WHAT THE EXERCISE ASKS: Skip the pictures. Retype exactly, and only, the lines between the line holding "[00:00:10.70]" and the last line below, inclusive.

====================

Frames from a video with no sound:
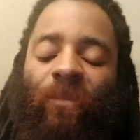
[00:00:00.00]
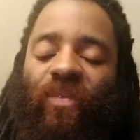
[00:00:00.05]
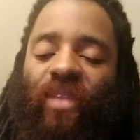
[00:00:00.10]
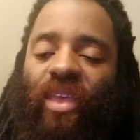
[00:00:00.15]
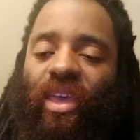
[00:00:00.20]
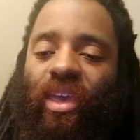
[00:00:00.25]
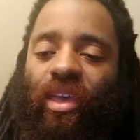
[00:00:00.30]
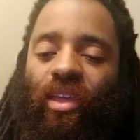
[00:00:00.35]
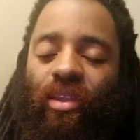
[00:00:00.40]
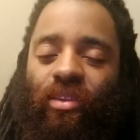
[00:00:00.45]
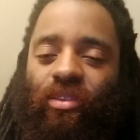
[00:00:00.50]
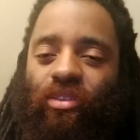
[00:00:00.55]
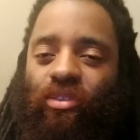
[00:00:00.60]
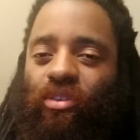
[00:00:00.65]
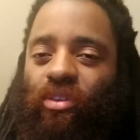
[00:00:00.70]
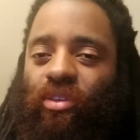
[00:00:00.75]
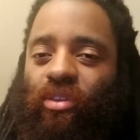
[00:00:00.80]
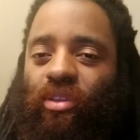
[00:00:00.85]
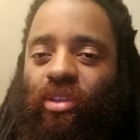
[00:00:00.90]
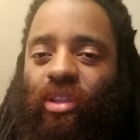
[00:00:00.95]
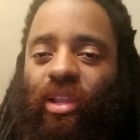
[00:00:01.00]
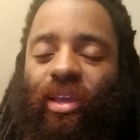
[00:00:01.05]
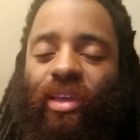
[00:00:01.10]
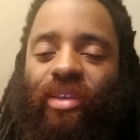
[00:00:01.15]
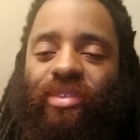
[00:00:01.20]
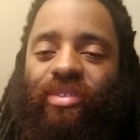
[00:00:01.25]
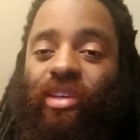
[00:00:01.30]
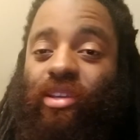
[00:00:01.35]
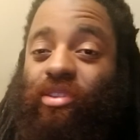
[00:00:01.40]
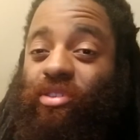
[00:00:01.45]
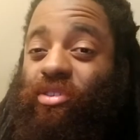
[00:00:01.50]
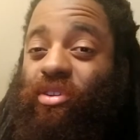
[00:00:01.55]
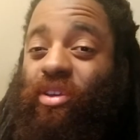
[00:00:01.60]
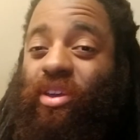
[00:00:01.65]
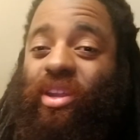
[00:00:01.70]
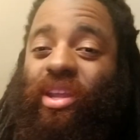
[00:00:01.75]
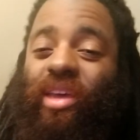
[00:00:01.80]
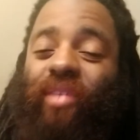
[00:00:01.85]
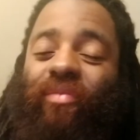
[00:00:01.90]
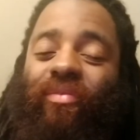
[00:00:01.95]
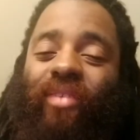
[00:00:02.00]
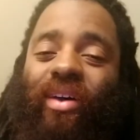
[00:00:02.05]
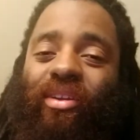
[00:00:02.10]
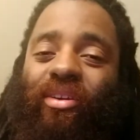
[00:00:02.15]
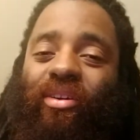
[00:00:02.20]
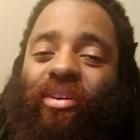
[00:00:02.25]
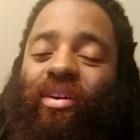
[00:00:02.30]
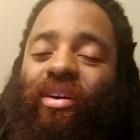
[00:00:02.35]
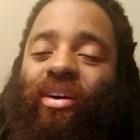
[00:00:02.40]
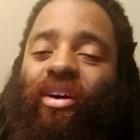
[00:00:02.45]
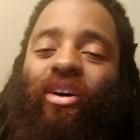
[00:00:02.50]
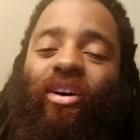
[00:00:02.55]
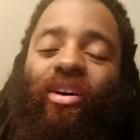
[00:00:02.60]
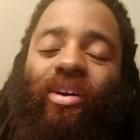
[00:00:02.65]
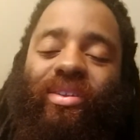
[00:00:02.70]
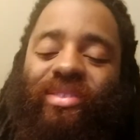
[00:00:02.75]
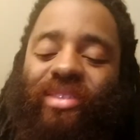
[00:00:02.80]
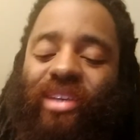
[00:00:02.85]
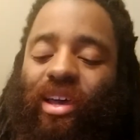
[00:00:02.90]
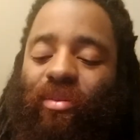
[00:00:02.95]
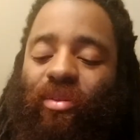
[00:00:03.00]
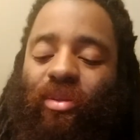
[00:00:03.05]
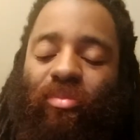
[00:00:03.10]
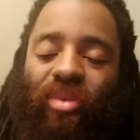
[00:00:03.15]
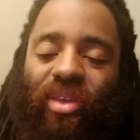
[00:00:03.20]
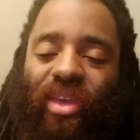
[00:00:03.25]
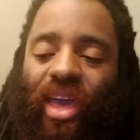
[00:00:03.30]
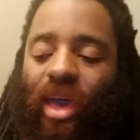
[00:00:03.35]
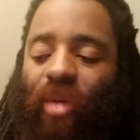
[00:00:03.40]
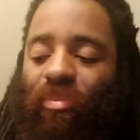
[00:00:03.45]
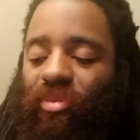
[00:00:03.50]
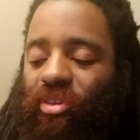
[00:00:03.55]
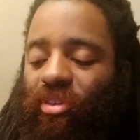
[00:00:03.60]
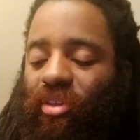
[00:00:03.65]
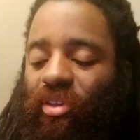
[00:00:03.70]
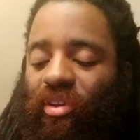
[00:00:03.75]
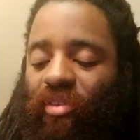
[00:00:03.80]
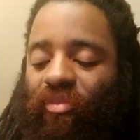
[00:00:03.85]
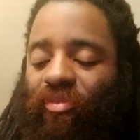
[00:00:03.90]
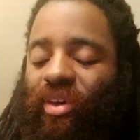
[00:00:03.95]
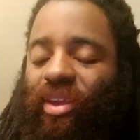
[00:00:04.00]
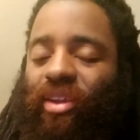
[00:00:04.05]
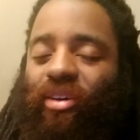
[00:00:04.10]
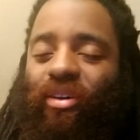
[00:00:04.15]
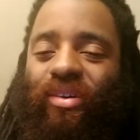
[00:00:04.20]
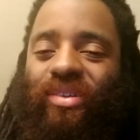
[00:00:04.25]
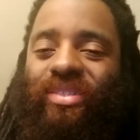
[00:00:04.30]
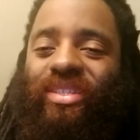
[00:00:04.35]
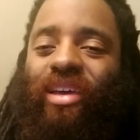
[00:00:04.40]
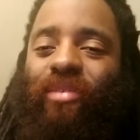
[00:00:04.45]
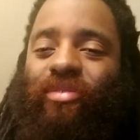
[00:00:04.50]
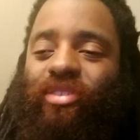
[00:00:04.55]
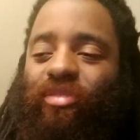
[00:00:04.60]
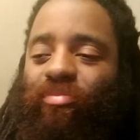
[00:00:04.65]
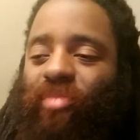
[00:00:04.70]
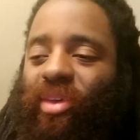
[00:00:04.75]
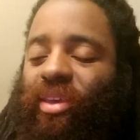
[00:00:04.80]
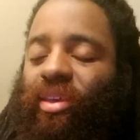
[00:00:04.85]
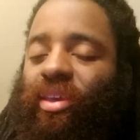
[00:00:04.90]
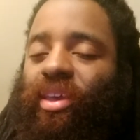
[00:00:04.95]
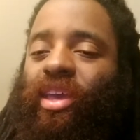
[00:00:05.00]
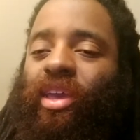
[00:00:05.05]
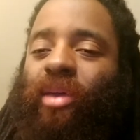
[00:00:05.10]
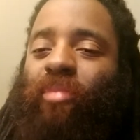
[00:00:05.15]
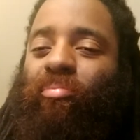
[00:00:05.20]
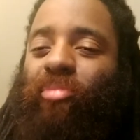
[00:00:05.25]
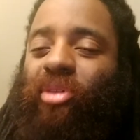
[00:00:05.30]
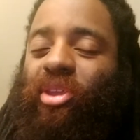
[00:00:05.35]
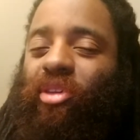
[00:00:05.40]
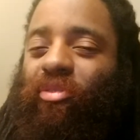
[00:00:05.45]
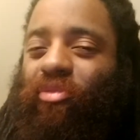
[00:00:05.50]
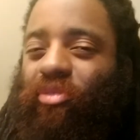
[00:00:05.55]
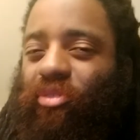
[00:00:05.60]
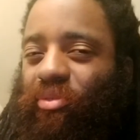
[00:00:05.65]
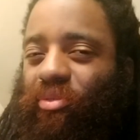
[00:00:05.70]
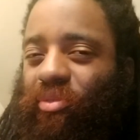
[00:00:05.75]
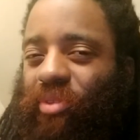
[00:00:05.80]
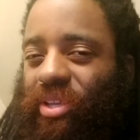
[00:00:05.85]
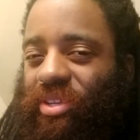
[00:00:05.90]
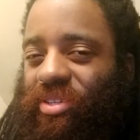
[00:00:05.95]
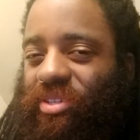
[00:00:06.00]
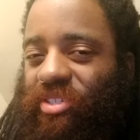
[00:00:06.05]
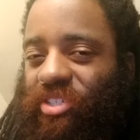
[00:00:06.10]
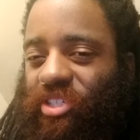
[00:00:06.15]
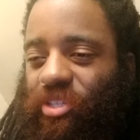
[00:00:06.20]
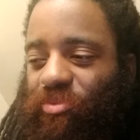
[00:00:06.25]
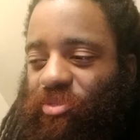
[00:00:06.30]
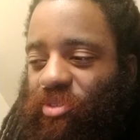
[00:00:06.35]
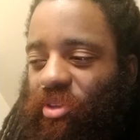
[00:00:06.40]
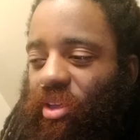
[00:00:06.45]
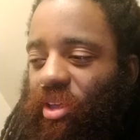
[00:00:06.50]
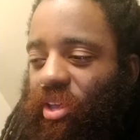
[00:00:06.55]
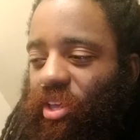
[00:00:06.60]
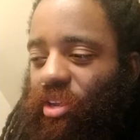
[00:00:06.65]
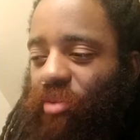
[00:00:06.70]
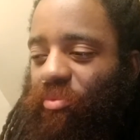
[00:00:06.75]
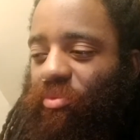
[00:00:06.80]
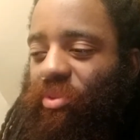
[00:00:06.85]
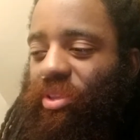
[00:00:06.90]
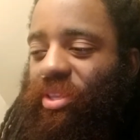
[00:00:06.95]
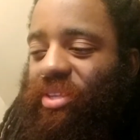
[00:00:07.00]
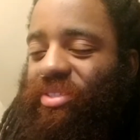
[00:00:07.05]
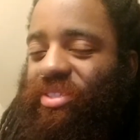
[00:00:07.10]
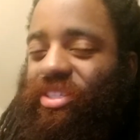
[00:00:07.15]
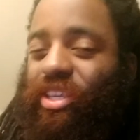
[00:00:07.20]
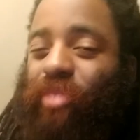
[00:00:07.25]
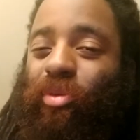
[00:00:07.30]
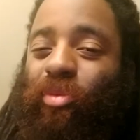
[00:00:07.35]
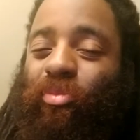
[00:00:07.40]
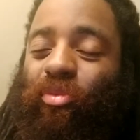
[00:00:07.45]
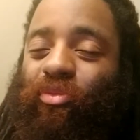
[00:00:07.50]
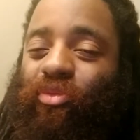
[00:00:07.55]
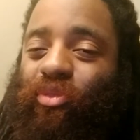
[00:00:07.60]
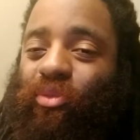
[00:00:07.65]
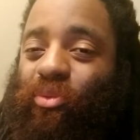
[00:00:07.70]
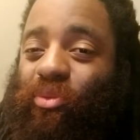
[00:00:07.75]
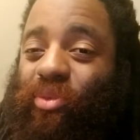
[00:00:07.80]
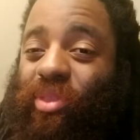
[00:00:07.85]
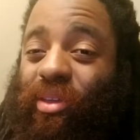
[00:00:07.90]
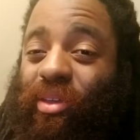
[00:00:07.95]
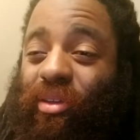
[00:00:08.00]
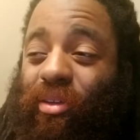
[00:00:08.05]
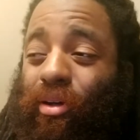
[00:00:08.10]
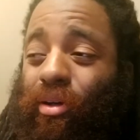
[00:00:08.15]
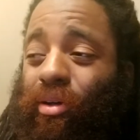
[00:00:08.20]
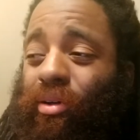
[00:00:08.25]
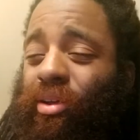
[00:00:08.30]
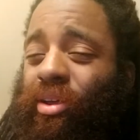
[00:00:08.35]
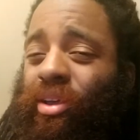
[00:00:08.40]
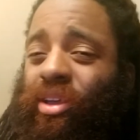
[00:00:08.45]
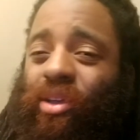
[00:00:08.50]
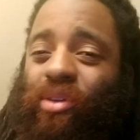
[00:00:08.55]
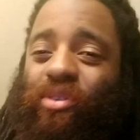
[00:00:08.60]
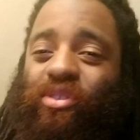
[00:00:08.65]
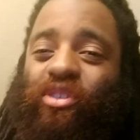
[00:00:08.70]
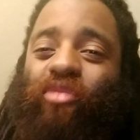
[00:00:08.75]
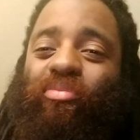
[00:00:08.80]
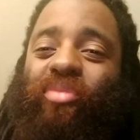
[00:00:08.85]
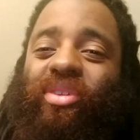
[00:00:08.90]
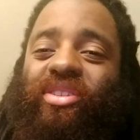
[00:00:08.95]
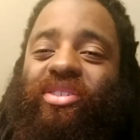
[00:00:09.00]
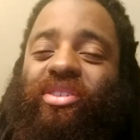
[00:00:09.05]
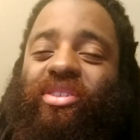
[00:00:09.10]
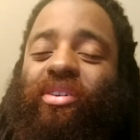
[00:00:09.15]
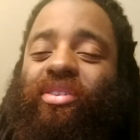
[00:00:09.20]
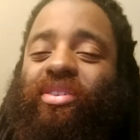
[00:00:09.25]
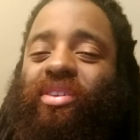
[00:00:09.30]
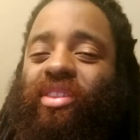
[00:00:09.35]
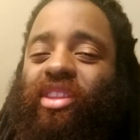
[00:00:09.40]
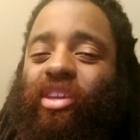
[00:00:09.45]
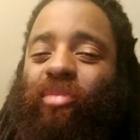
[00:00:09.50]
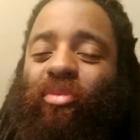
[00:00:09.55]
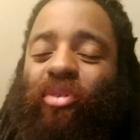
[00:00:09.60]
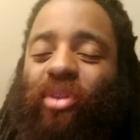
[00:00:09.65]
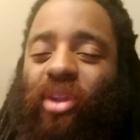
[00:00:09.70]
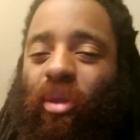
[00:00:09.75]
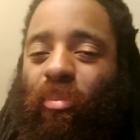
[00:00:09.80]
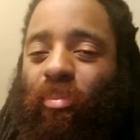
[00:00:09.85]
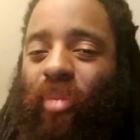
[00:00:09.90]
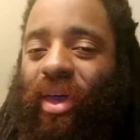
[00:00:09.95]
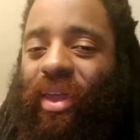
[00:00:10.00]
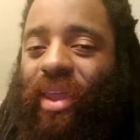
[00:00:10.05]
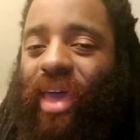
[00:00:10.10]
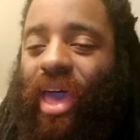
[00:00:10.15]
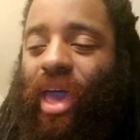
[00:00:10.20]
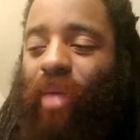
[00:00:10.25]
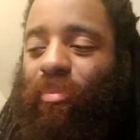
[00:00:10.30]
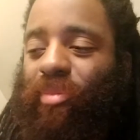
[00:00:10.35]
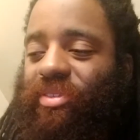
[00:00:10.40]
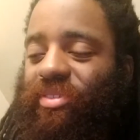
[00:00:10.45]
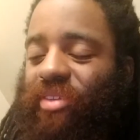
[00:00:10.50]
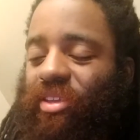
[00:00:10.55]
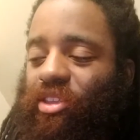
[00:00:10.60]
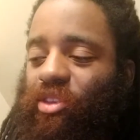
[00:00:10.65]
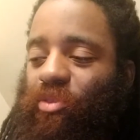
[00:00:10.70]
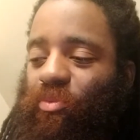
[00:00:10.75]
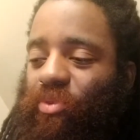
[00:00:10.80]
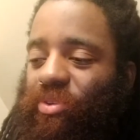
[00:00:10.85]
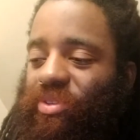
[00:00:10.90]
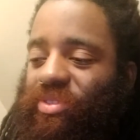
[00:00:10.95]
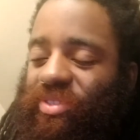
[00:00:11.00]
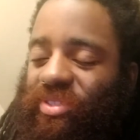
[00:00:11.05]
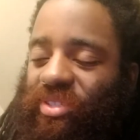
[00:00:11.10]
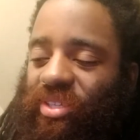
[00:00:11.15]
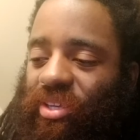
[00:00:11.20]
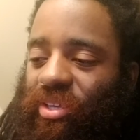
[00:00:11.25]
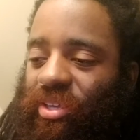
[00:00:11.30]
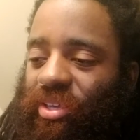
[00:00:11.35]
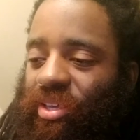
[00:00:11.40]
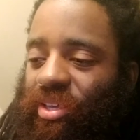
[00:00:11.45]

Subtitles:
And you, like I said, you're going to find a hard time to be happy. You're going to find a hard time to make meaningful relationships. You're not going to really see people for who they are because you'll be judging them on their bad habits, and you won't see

====================

ANSWER FOR THIS EXERCISE:
[00:00:10.70]
[00:00:10.75]
[00:00:10.80]
[00:00:10.85]
[00:00:10.90]
[00:00:10.95]
[00:00:11.00]
[00:00:11.05]
[00:00:11.10]
[00:00:11.15]
[00:00:11.20]
[00:00:11.25]
[00:00:11.30]
[00:00:11.35]
[00:00:11.40]
[00:00:11.45]

Subtitles:
And you, like I said, you're going to find a hard time to be happy. You're going to find a hard time to make meaningful relationships. You're not going to really see people for who they are because you'll be judging them on their bad habits, and you won't see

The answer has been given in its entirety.